= Ernesto Livacic =

Ernesto Andrés Livacic Gazzano (March 23, 1929 – May 29, 2007) was a prominent Chilean academic and author who published more than 50 books on literature and on the field of education.

Livacic was born in the southern Chilean city of Punta Arenas to a family of Croatian origin. He earned a Master of Education degree and worked for 14 years as a teacher in a number of secondary educational institutions in Chile. In 1961 he became a professor at the University of Chile, and in 1962 he also became an educational authority and planner for UNESCO.

Livacic worked for the Chilean Ministry of Education for 8 years as technical secretary of the Superintendency of Education (1965–1969); he later served as Sub Secretary of Education (1969–1970). He was also a distinguished member of the National Council of Education in Chile from 1965 to 1973.
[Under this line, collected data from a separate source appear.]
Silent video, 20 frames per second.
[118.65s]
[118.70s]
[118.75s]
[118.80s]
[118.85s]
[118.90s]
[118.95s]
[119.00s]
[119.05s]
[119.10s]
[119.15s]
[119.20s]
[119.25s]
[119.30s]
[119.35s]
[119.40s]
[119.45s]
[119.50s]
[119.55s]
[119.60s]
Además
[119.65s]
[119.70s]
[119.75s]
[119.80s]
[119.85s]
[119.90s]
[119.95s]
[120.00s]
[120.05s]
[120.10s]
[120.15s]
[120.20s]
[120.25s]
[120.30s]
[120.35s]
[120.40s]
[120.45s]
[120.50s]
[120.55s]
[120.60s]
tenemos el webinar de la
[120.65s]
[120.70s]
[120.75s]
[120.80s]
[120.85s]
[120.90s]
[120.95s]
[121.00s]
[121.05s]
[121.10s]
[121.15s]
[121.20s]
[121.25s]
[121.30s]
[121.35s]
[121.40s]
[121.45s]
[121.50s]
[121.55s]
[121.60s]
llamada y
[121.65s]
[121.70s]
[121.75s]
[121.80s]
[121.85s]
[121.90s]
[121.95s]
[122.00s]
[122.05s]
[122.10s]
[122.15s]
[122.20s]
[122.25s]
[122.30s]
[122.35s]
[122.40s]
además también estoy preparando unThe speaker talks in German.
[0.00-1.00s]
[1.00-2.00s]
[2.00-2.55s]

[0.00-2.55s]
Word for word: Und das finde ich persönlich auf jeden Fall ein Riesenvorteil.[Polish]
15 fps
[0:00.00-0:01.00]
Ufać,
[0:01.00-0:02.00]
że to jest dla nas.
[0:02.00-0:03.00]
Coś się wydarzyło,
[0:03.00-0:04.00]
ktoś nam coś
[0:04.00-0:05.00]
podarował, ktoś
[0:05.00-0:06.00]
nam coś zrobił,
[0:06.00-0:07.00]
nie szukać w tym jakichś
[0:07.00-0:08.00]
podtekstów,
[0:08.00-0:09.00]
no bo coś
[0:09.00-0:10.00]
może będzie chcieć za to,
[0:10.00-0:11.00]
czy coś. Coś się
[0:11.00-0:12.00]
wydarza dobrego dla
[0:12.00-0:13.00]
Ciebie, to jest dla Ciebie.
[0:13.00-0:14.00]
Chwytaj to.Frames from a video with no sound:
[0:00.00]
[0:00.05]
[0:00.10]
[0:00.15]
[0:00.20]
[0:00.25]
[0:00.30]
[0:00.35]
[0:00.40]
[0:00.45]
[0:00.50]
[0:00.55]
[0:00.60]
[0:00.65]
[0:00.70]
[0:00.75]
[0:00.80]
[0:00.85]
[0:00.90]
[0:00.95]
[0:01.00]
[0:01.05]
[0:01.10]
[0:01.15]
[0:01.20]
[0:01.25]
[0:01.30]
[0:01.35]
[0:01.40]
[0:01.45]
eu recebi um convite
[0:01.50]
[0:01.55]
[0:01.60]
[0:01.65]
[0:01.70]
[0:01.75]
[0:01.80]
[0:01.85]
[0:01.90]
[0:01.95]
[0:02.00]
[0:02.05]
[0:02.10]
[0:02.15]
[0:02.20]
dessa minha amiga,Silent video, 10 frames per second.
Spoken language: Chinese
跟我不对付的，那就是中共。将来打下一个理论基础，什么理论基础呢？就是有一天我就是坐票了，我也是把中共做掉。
Since 1983 he was a principal member of the Chilean Academy of Language, where he served as secretary (1983–1999), vice-director (1995–1998) and the president of the Commission for Literature (1999–2005).

He was an academic in the Catholic University of Chile from 1955 to 1994 where he held the post of Director of the Institute of Letters for four years. In 1995, the Catholic University of Chile distinguished him as Professor Emeritus of the Faculty of Literature.

In 1993, he was awarded the National Prize for Education Sciences and was a member of Chile's Educational Curriculum Association since 1993 and honorary member of the Chilean Society of the History of Education since 1994.

Livacic was also president of the directors council of the Metropolitan University of Educational Sciences (1990–1992), a distinguished member of the directors council of the University of Magallanes (1993–1999) and he was on the superior council of the Universidad de las Américas (Chile) (1989–2004).

He was also a corresponding member of the Croatian Academy of Sciences and Arts and he was awarded an honorary doctorate by the University of Magallanes in 1999.

Livacic published more than 50 books and hundreds of articles on the field of education and literature, and some of his works were translated into numerous languages.